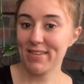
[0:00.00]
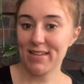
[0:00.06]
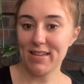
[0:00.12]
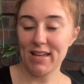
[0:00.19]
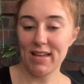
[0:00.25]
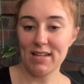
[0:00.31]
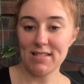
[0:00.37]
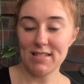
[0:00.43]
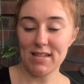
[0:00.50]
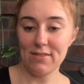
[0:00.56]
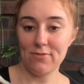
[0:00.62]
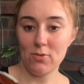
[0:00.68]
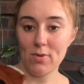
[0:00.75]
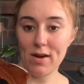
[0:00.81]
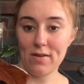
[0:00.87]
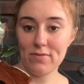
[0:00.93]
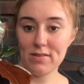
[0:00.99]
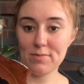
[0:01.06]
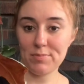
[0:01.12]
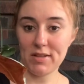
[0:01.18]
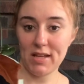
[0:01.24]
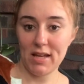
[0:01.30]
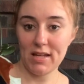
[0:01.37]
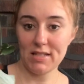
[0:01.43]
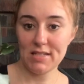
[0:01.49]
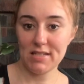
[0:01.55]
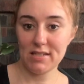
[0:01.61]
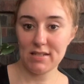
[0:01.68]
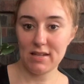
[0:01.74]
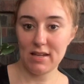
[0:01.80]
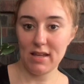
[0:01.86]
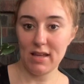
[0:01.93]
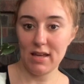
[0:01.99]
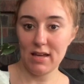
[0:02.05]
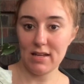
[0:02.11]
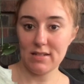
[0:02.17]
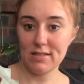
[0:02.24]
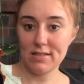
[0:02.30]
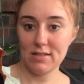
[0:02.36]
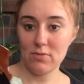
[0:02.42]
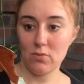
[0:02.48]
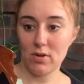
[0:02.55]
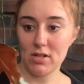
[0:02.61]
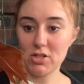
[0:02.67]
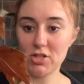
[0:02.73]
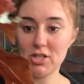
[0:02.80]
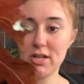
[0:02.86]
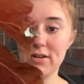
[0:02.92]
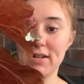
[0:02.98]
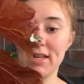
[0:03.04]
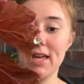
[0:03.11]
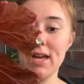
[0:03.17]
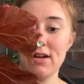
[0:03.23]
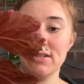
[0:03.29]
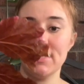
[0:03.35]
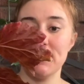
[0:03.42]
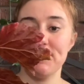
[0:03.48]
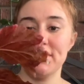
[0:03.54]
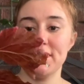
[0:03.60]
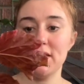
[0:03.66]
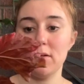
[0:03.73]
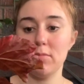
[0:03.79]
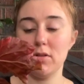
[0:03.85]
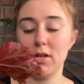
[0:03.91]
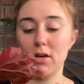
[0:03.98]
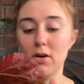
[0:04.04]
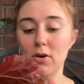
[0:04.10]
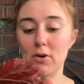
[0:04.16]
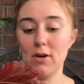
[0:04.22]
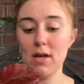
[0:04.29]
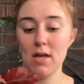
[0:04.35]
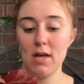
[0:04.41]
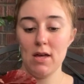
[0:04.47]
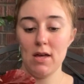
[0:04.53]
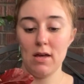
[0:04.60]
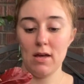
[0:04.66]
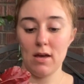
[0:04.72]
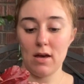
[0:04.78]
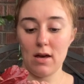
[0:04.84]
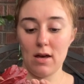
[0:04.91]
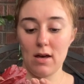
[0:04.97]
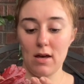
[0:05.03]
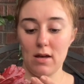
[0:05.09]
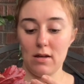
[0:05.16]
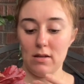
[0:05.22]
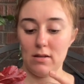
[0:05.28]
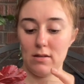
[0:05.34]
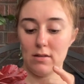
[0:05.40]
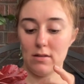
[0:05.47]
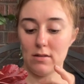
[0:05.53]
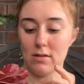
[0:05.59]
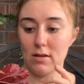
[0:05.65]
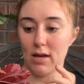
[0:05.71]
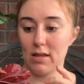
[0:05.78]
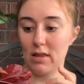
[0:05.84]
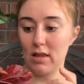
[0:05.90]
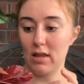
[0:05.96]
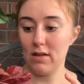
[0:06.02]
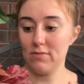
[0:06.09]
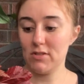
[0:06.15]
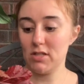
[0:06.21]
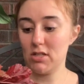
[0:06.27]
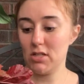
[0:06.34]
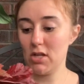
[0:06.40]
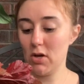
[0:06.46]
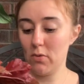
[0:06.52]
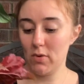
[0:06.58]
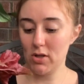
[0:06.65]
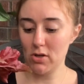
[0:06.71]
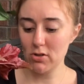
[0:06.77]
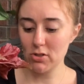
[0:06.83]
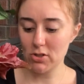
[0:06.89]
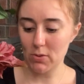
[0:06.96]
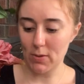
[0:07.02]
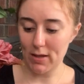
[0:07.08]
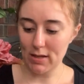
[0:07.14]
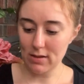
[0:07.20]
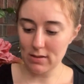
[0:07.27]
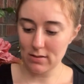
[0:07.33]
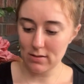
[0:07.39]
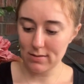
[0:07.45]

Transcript: And if you have this plant and want to share any care tips down below, I'd love to know what you're doing.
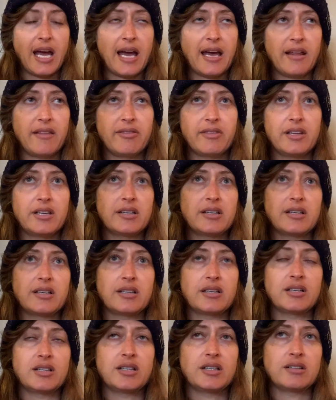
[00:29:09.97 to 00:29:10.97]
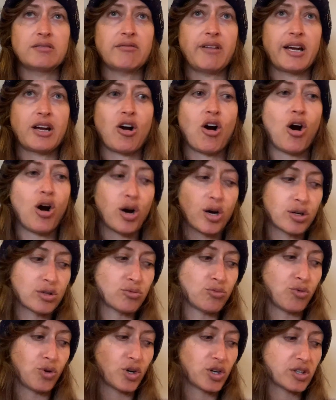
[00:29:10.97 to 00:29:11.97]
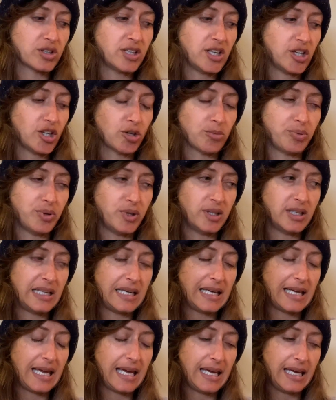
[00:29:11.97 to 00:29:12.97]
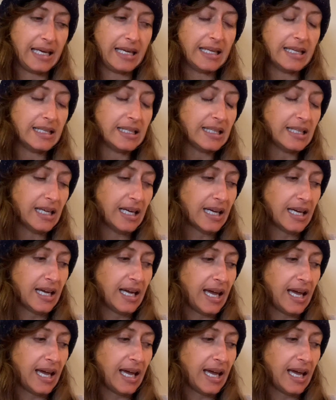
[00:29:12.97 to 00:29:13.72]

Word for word: and the like hard work that you're putting in.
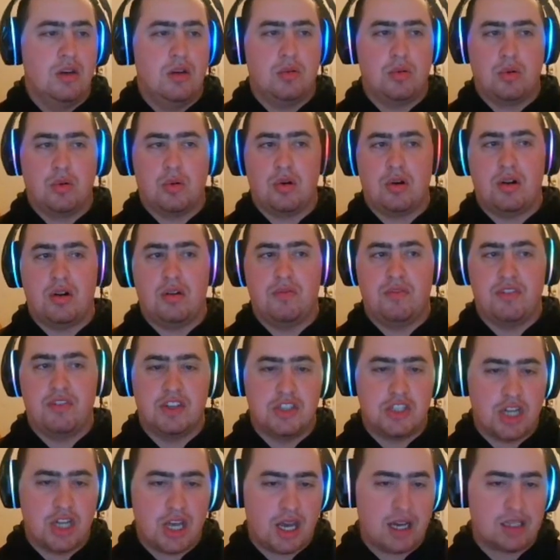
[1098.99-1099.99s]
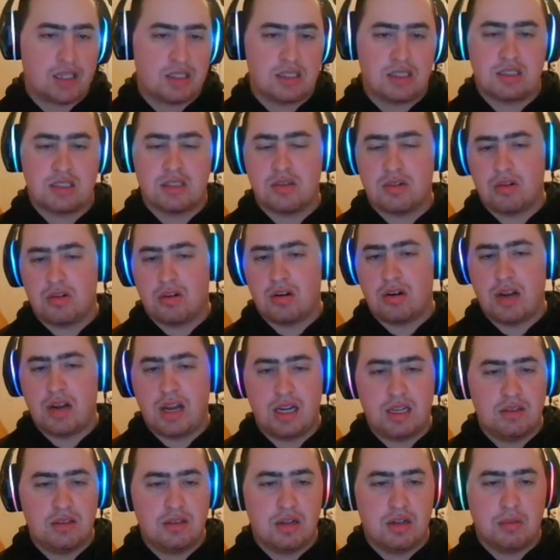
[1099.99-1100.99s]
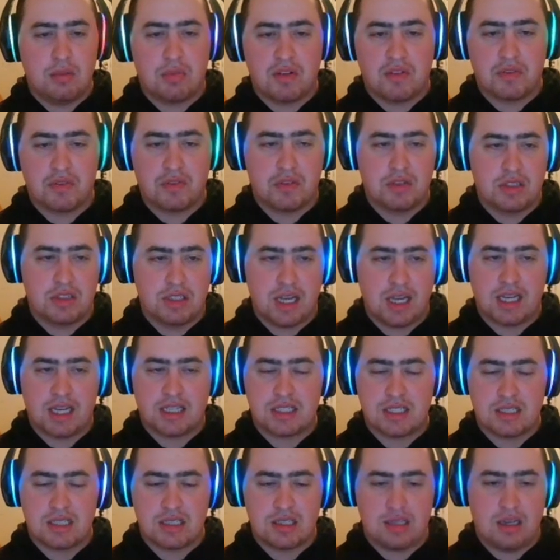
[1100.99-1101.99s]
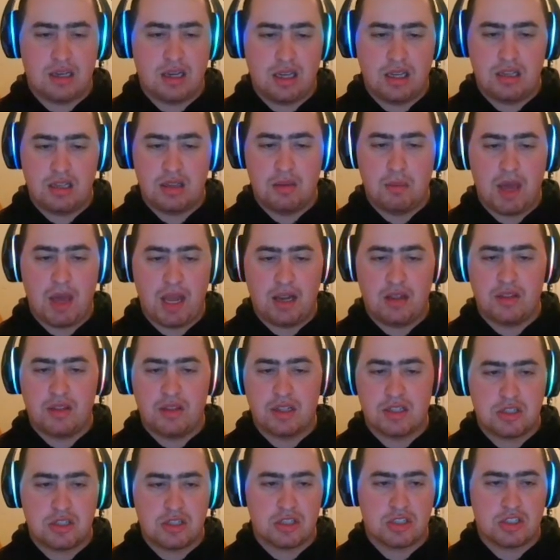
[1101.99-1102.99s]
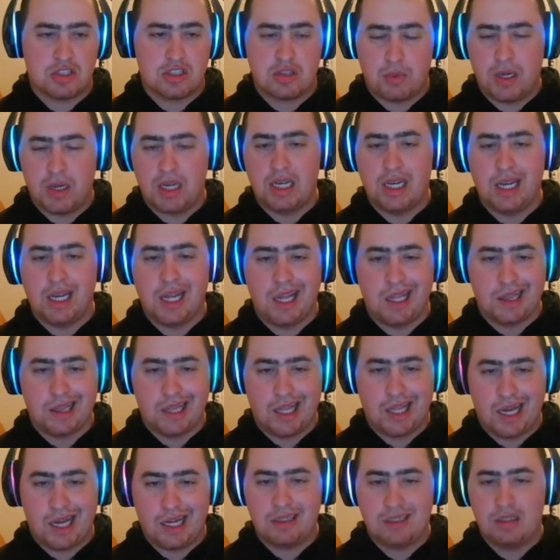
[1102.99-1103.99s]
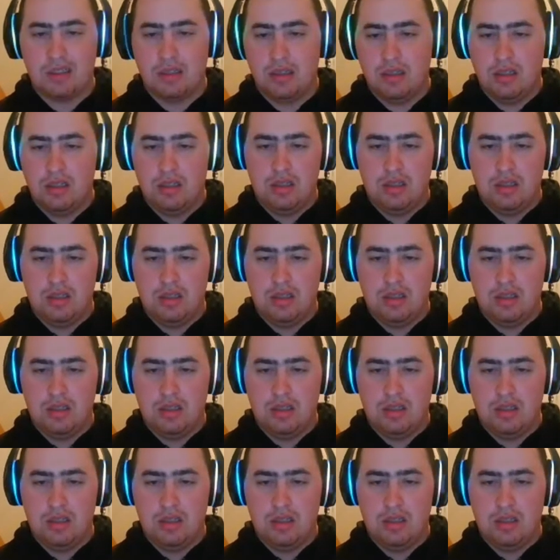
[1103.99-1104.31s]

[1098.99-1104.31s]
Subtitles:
or Vegeks, or any number of decks in the meta that's just swinging a lot.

WORK TO COMPLETE:
Please set down the records above verbatim, with each picture left out.

RESULT OF THIS EXERCISE:
[0:00.00]
[0:00.06]
[0:00.12]
[0:00.19]
[0:00.25]
[0:00.31]
[0:00.37]
[0:00.43]
[0:00.50]
[0:00.56]
[0:00.62]
[0:00.68]
[0:00.75]
[0:00.81]
[0:00.87]
[0:00.93]
[0:00.99]
[0:01.06]
[0:01.12]
[0:01.18]
[0:01.24]
[0:01.30]
[0:01.37]
[0:01.43]
[0:01.49]
[0:01.55]
[0:01.61]
[0:01.68]
[0:01.74]
[0:01.80]
[0:01.86]
[0:01.93]
[0:01.99]
[0:02.05]
[0:02.11]
[0:02.17]
[0:02.24]
[0:02.30]
[0:02.36]
[0:02.42]
[0:02.48]
[0:02.55]
[0:02.61]
[0:02.67]
[0:02.73]
[0:02.80]
[0:02.86]
[0:02.92]
[0:02.98]
[0:03.04]
[0:03.11]
[0:03.17]
[0:03.23]
[0:03.29]
[0:03.35]
[0:03.42]
[0:03.48]
[0:03.54]
[0:03.60]
[0:03.66]
[0:03.73]
[0:03.79]
[0:03.85]
[0:03.91]
[0:03.98]
[0:04.04]
[0:04.10]
[0:04.16]
[0:04.22]
[0:04.29]
[0:04.35]
[0:04.41]
[0:04.47]
[0:04.53]
[0:04.60]
[0:04.66]
[0:04.72]
[0:04.78]
[0:04.84]
[0:04.91]
[0:04.97]
[0:05.03]
[0:05.09]
[0:05.16]
[0:05.22]
[0:05.28]
[0:05.34]
[0:05.40]
[0:05.47]
[0:05.53]
[0:05.59]
[0:05.65]
[0:05.71]
[0:05.78]
[0:05.84]
[0:05.90]
[0:05.96]
[0:06.02]
[0:06.09]
[0:06.15]
[0:06.21]
[0:06.27]
[0:06.34]
[0:06.40]
[0:06.46]
[0:06.52]
[0:06.58]
[0:06.65]
[0:06.71]
[0:06.77]
[0:06.83]
[0:06.89]
[0:06.96]
[0:07.02]
[0:07.08]
[0:07.14]
[0:07.20]
[0:07.27]
[0:07.33]
[0:07.39]
[0:07.45]

Transcript: And if you have this plant and want to share any care tips down below, I'd love to know what you're doing.
[00:29:09.97 to 00:29:10.97]
[00:29:10.97 to 00:29:11.97]
[00:29:11.97 to 00:29:12.97]
[00:29:12.97 to 00:29:13.72]

Word for word: and the like hard work that you're putting in.
[1098.99-1099.99s]
[1099.99-1100.99s]
[1100.99-1101.99s]
[1101.99-1102.99s]
[1102.99-1103.99s]
[1103.99-1104.31s]

[1098.99-1104.31s]
Subtitles:
or Vegeks, or any number of decks in the meta that's just swinging a lot.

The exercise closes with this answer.